[Opening Records for processing section]
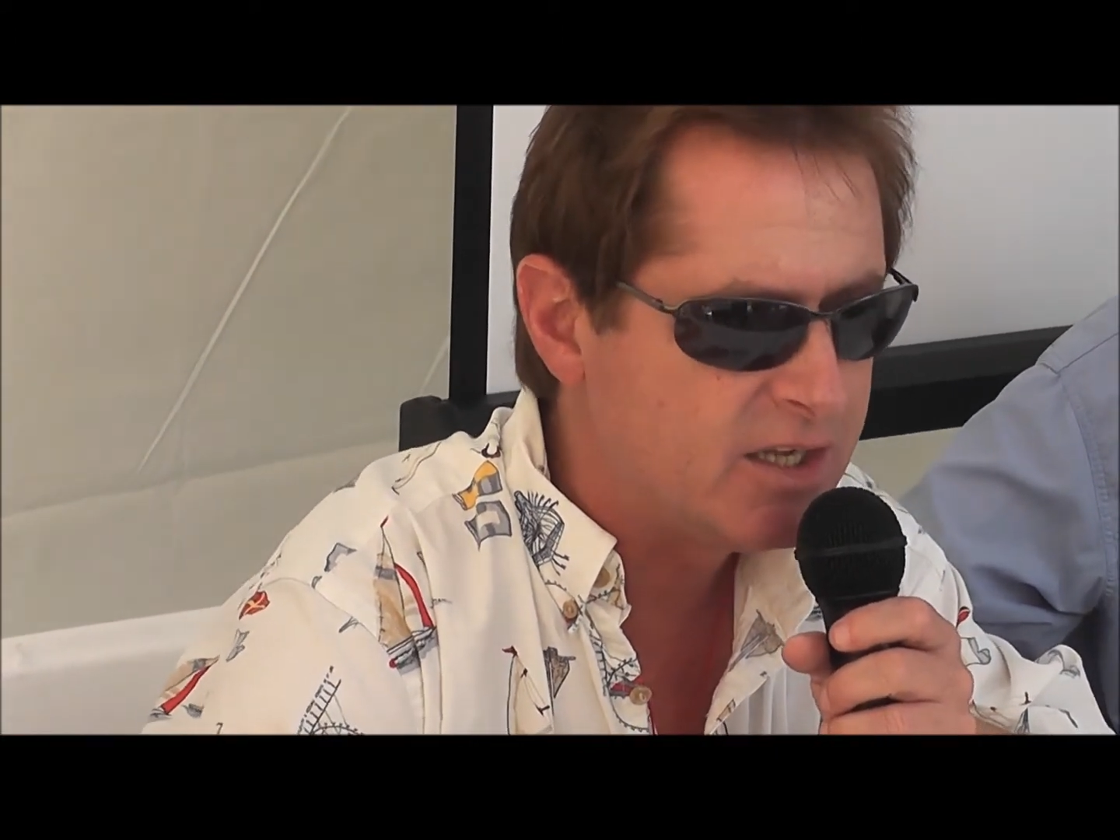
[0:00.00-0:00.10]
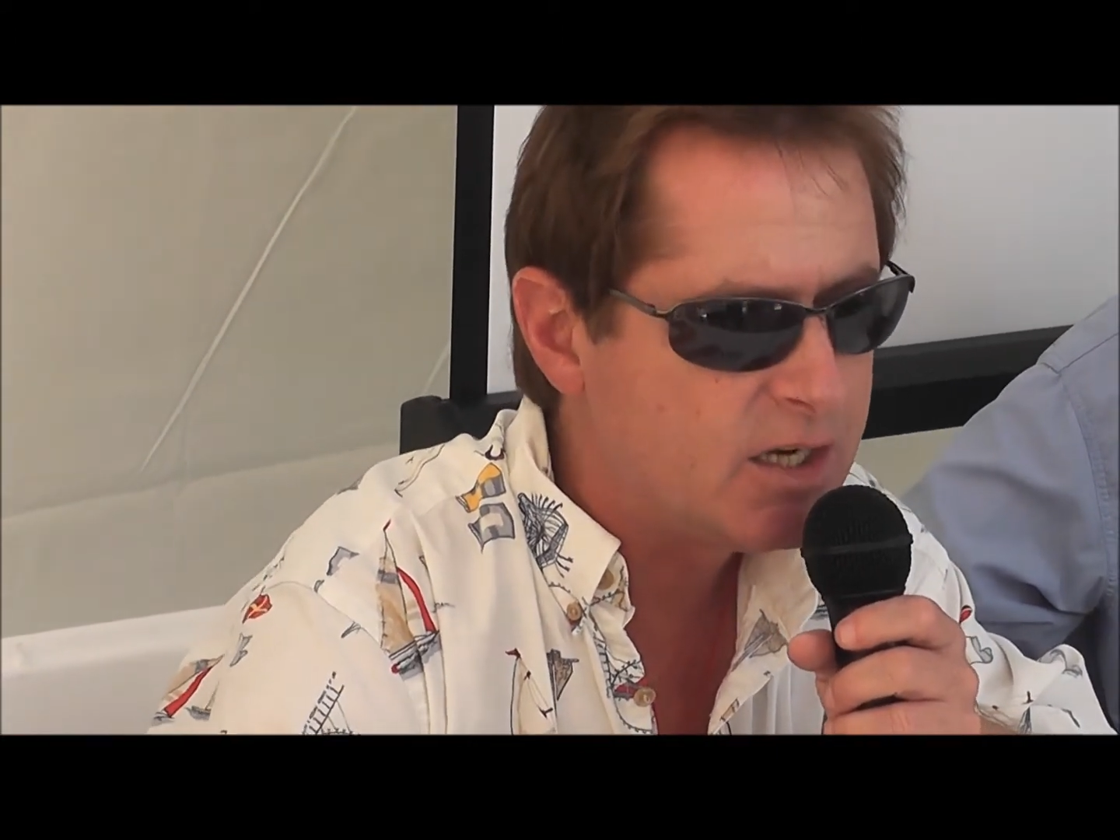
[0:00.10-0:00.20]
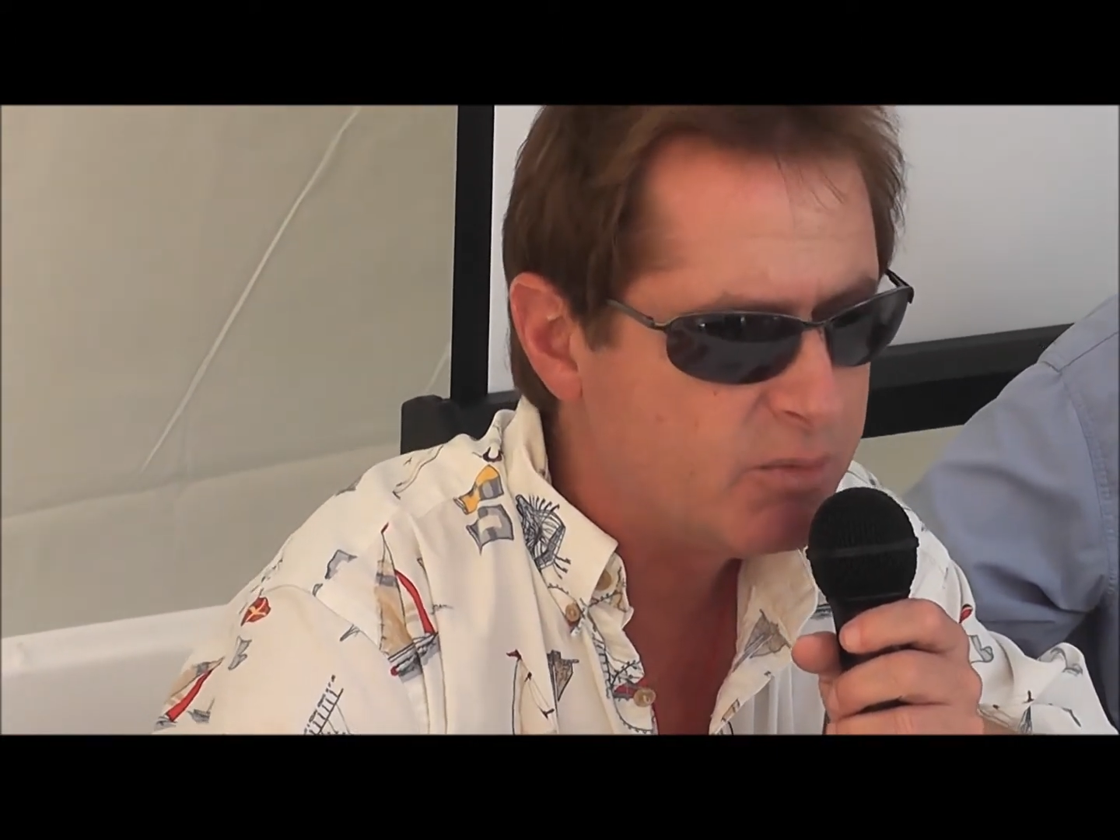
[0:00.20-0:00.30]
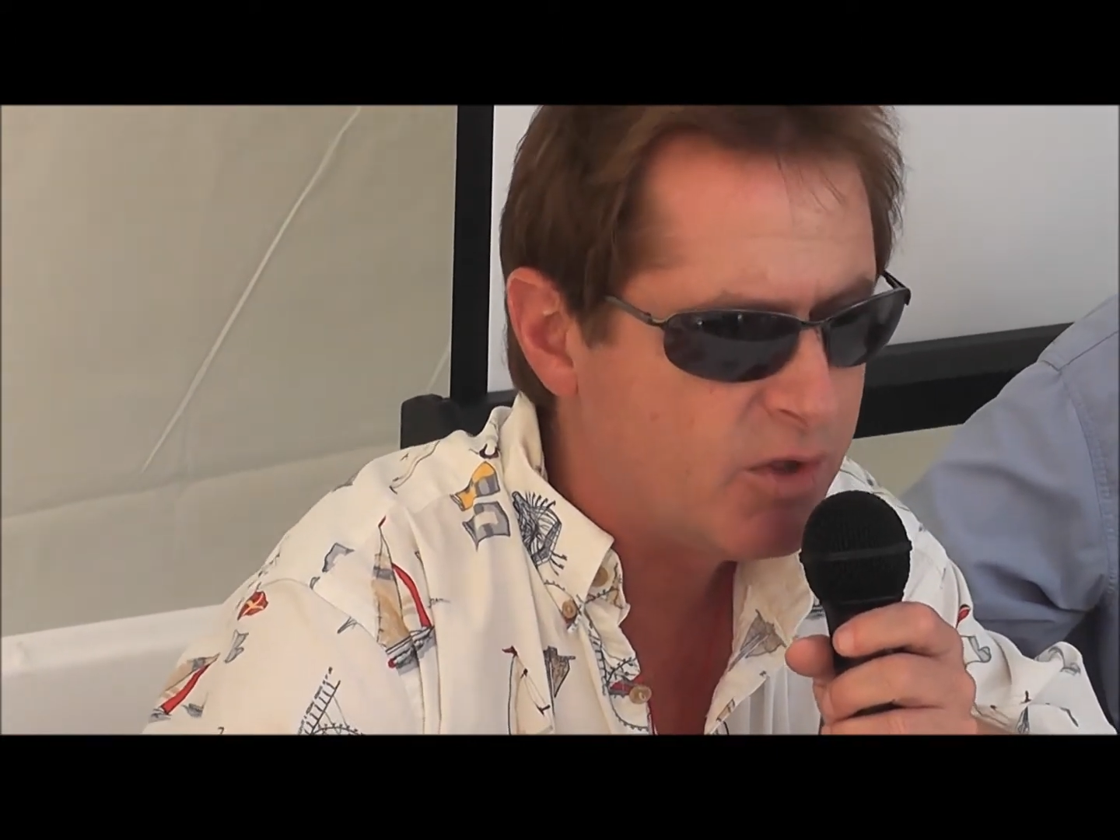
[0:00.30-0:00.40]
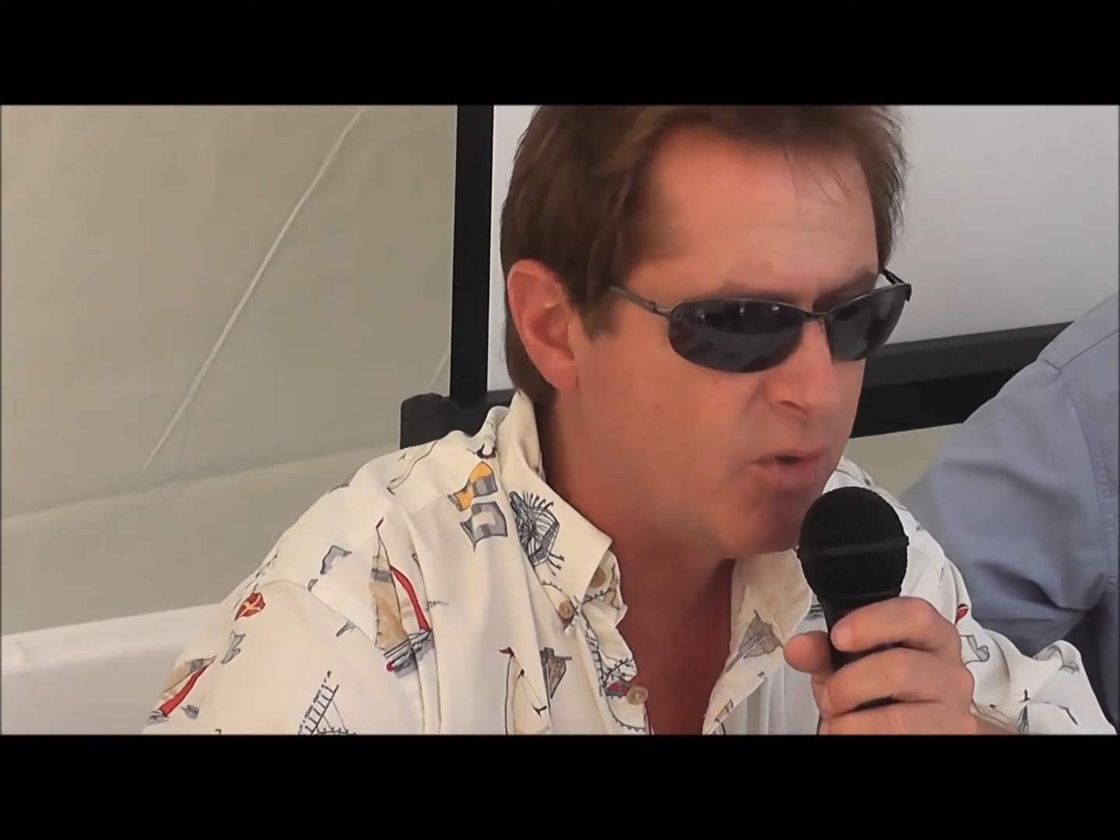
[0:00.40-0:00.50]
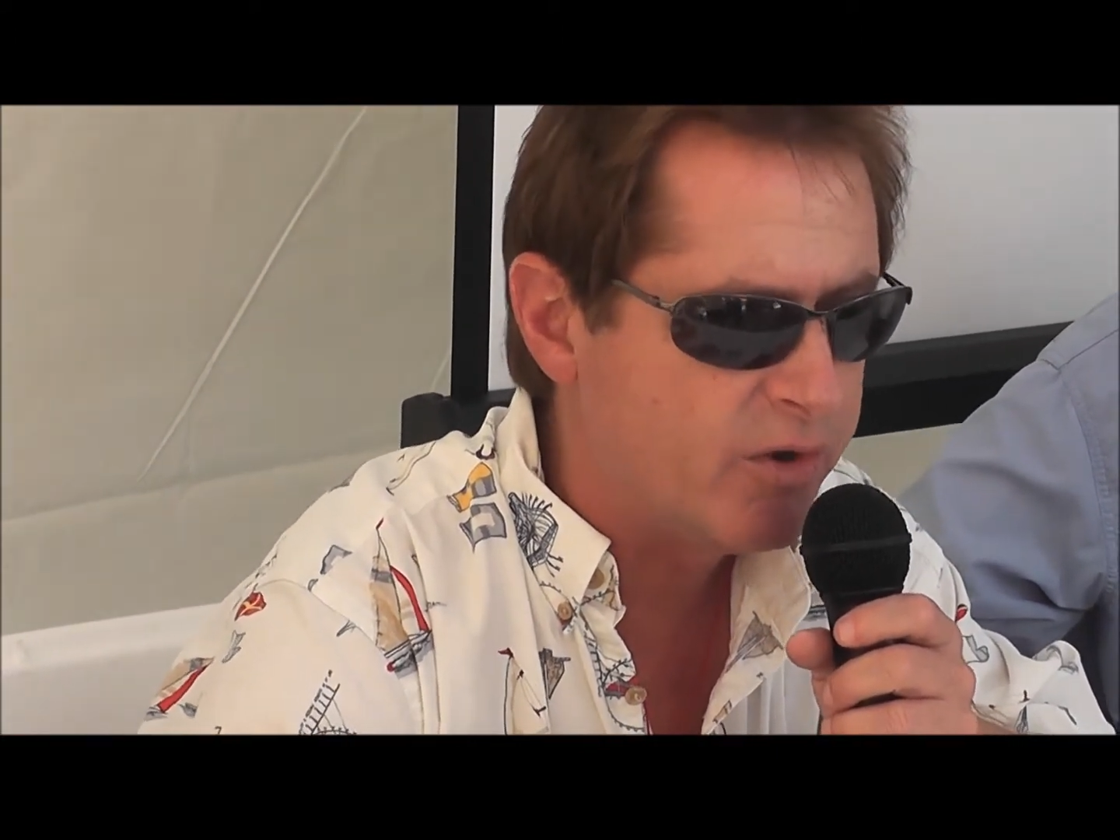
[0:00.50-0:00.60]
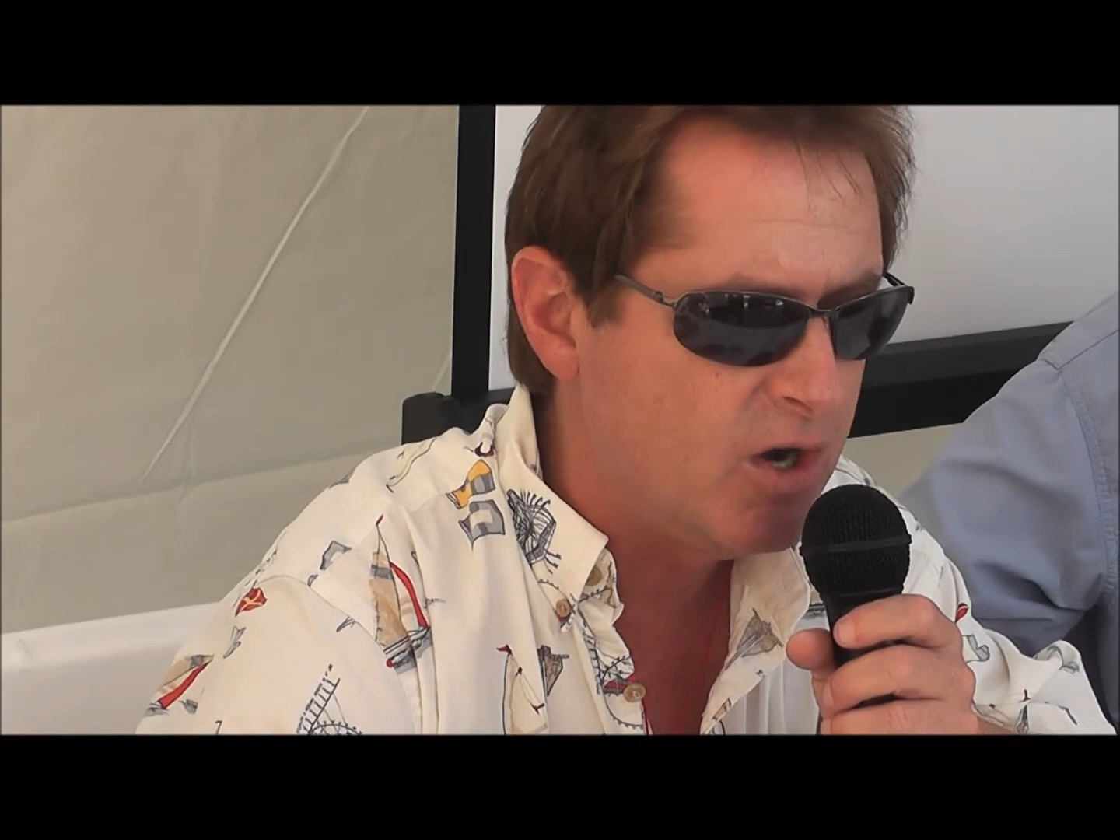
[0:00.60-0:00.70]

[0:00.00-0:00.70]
they're going to withhold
[Closing Records for processing section]
Required work -
Above is a listing with pictures. Write it out exactly without them.

Answer for this exercise -
[0:00.00-0:00.10]
[0:00.10-0:00.20]
[0:00.20-0:00.30]
[0:00.30-0:00.40]
[0:00.40-0:00.50]
[0:00.50-0:00.60]
[0:00.60-0:00.70]

[0:00.00-0:00.70]
they're going to withhold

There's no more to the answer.